Dataset entries:
*** Block opens ***
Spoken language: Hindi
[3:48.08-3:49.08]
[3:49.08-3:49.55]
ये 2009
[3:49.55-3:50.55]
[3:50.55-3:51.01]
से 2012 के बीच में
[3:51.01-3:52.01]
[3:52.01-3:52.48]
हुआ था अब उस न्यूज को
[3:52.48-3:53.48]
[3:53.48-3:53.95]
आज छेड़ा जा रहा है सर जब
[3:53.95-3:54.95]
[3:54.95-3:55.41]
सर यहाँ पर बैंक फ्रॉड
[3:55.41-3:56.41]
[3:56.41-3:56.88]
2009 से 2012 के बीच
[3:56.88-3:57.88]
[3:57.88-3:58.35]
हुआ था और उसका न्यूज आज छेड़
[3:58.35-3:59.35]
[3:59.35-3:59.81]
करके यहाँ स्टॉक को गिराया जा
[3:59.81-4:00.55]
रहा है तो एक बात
*** Block closes ***
*** Block opens ***
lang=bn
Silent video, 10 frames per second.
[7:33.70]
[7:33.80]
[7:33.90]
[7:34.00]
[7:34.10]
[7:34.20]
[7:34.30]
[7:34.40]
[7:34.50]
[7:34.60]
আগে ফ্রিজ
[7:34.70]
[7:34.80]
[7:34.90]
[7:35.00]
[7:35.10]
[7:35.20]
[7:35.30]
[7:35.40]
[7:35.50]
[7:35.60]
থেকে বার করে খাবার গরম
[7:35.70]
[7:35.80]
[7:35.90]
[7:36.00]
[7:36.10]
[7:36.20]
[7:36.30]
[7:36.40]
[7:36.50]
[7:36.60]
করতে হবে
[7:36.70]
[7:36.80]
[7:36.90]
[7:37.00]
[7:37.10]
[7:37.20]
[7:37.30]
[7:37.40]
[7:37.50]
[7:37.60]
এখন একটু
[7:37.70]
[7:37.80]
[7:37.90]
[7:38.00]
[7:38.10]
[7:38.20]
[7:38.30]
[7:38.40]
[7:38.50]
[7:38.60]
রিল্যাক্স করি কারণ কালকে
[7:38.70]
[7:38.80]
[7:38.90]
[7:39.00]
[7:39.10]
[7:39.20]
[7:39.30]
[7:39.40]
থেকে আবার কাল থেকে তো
*** Block closes ***
*** Block opens ***
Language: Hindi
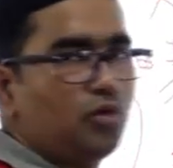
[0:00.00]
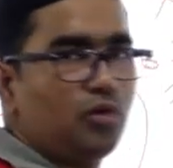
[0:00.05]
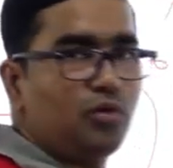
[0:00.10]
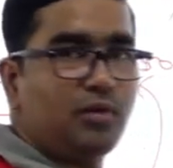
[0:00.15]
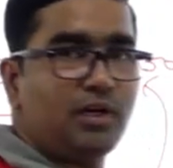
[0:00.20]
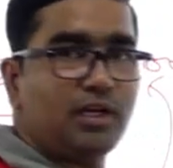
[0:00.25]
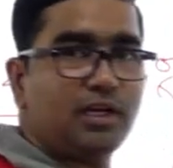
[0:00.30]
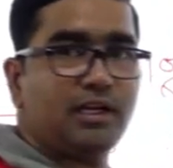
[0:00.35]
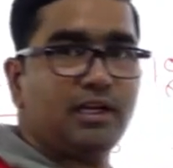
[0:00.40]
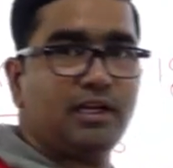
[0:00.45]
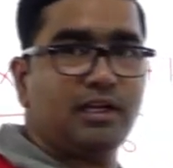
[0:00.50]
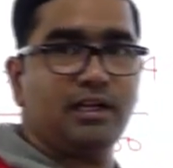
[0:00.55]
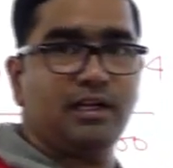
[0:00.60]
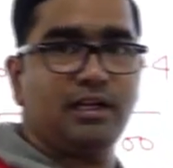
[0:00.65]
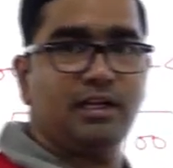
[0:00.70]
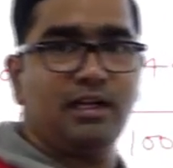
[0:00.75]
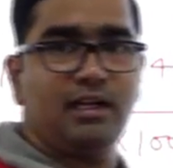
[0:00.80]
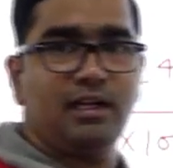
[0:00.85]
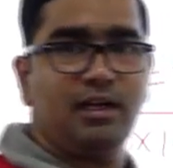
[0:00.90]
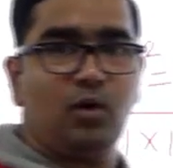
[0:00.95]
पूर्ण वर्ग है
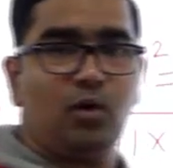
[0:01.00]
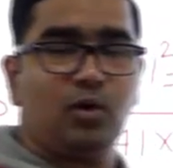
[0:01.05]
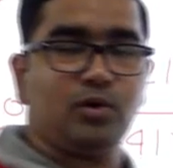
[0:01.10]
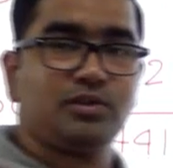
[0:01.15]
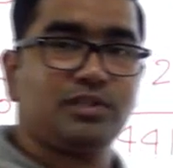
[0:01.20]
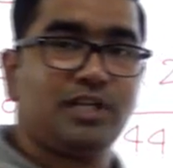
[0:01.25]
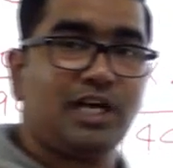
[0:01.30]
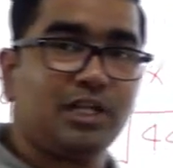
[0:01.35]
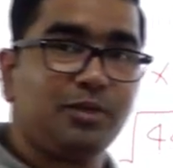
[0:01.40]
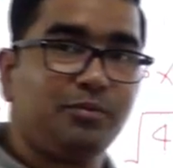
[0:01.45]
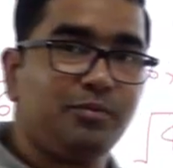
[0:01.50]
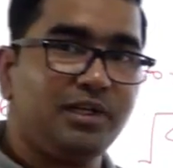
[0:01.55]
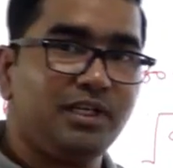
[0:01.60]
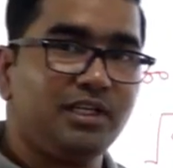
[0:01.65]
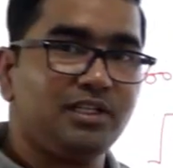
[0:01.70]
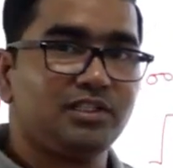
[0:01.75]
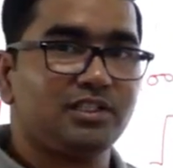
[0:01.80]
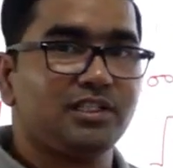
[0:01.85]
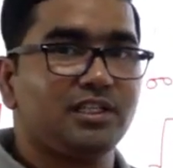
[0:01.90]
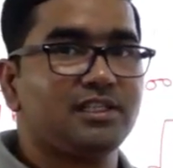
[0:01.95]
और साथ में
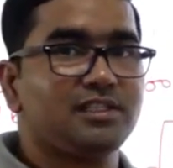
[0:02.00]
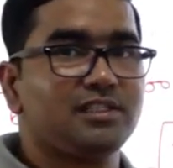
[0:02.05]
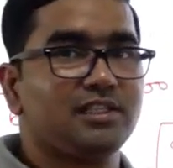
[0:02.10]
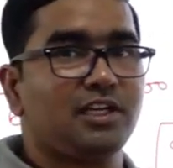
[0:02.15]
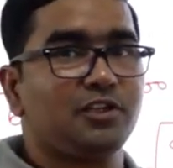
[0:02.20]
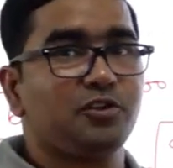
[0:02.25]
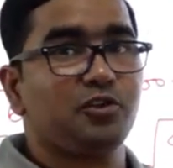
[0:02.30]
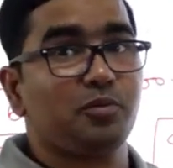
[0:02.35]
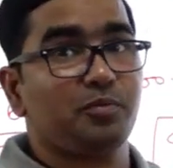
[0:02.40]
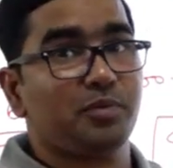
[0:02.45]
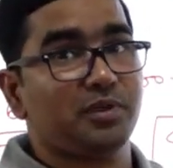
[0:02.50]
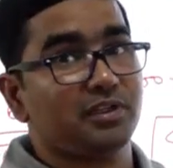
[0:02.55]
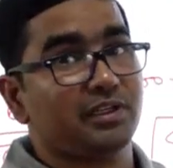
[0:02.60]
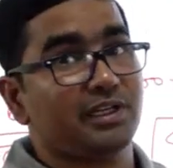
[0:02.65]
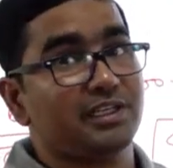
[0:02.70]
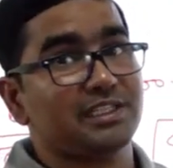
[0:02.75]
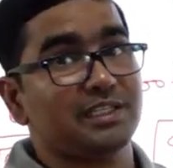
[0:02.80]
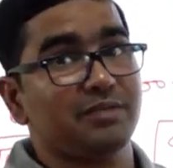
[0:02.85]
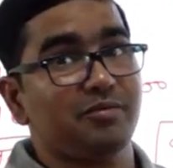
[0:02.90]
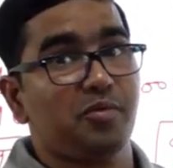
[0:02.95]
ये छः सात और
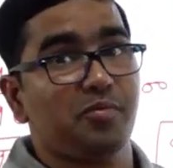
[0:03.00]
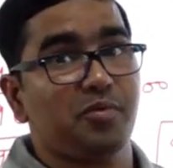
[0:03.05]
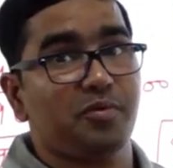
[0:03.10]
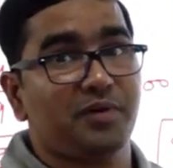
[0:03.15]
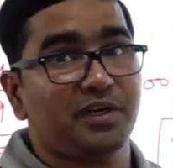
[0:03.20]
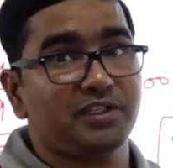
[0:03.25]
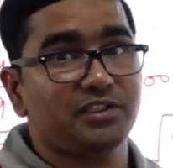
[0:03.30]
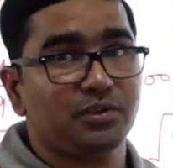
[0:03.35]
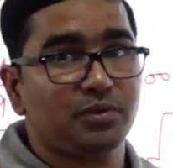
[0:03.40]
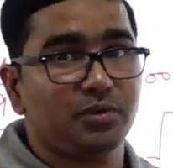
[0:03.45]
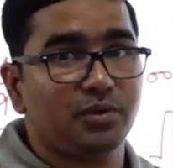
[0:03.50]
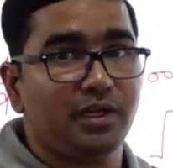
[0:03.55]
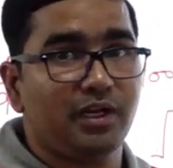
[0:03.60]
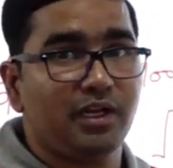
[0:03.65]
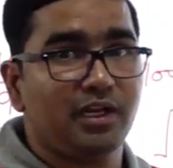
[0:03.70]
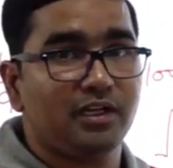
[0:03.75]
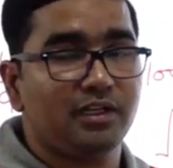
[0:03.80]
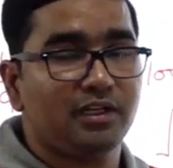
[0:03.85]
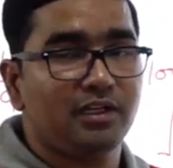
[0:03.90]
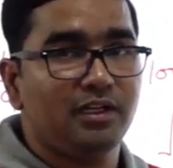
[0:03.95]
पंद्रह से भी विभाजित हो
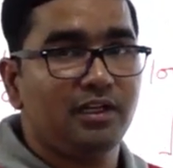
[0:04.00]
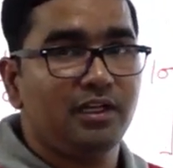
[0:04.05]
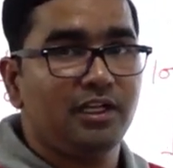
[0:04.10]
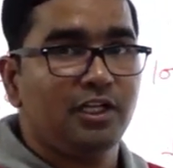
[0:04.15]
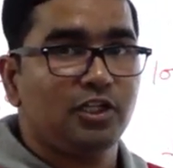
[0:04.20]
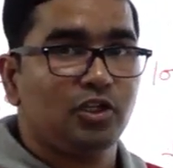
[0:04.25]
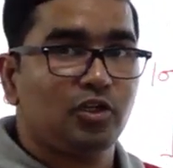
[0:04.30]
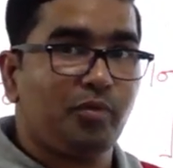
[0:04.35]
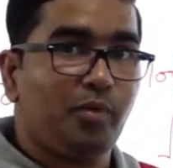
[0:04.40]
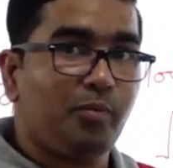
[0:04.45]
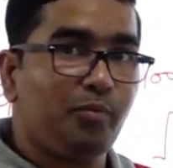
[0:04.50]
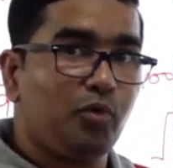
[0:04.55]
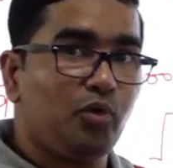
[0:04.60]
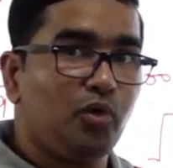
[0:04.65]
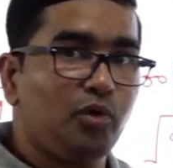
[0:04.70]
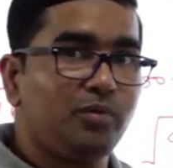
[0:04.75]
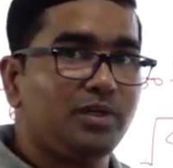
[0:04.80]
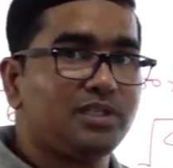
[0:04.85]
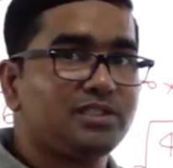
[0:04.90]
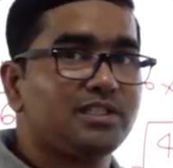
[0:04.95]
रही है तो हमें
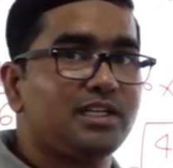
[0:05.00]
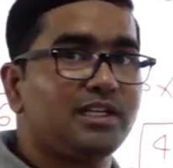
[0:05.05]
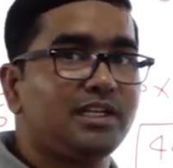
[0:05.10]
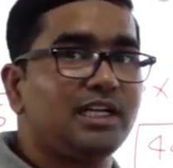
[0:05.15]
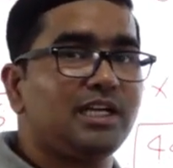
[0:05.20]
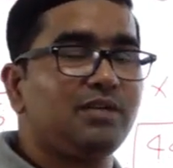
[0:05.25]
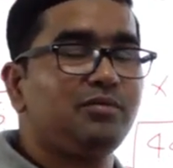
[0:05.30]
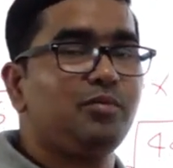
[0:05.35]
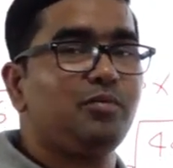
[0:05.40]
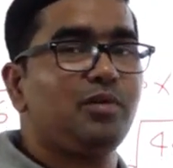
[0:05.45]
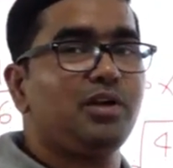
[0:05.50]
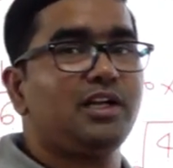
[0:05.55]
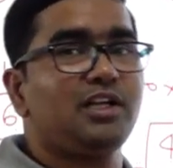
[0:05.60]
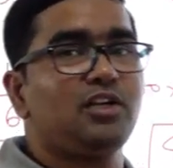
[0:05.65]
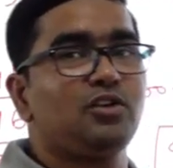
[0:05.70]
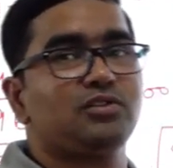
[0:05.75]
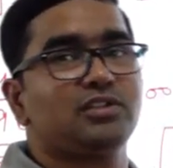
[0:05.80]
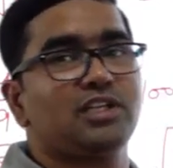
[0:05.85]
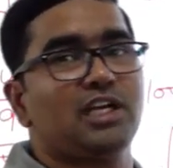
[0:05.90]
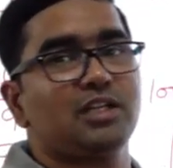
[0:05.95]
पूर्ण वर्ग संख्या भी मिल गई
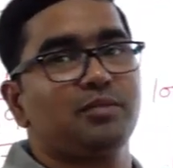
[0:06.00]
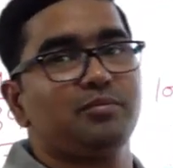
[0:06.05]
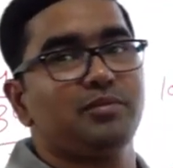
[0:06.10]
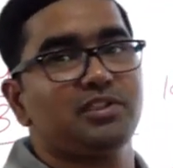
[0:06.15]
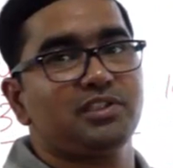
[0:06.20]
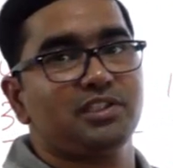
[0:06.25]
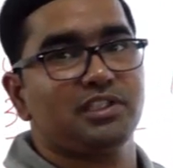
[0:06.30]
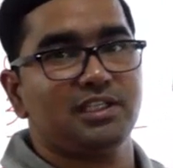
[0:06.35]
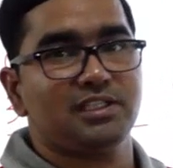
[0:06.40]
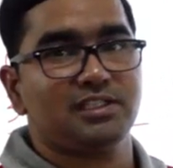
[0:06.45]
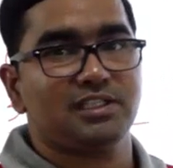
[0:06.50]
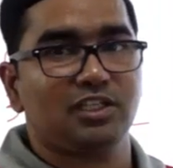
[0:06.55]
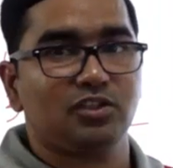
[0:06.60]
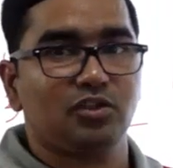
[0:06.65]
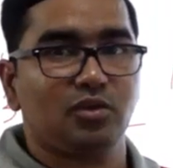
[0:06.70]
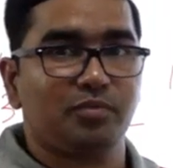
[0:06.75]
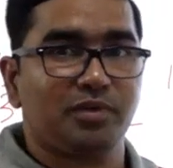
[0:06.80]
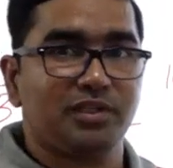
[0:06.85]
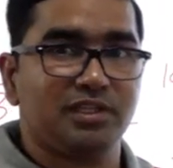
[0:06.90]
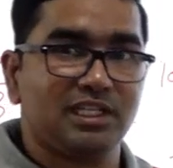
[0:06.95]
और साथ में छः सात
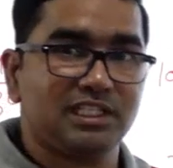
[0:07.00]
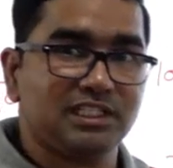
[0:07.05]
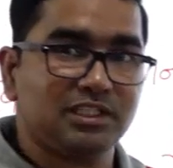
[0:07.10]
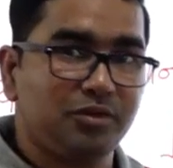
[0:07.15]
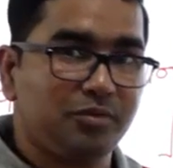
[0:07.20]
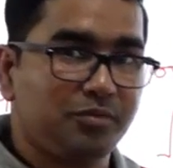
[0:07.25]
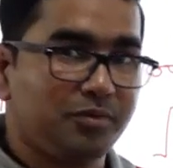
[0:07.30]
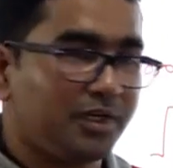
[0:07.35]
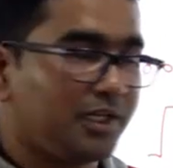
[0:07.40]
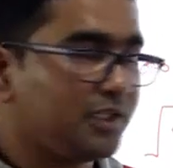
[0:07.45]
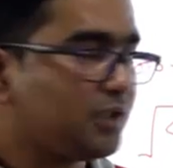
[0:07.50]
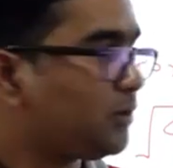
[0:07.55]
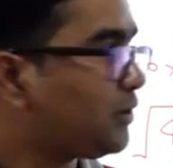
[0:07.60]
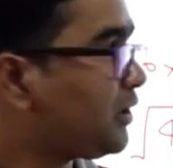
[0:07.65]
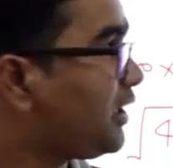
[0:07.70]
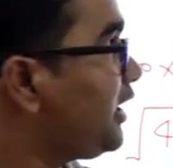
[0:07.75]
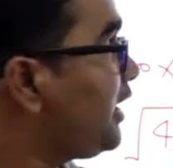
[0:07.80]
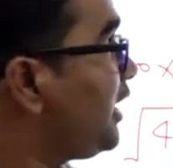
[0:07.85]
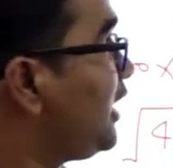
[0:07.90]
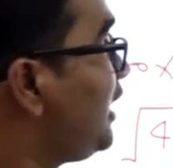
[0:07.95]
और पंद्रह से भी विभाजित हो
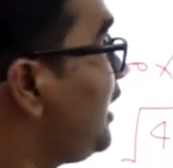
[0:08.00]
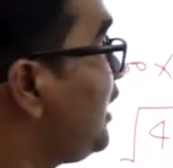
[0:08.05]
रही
*** Block closes ***
== GOAL OF THE EXERCISE ==
Only the lines of the data holding the string "Hindi" are wanted; copy each of them.

== EXERCISE ANSWER ==
Spoken language: Hindi
Language: Hindi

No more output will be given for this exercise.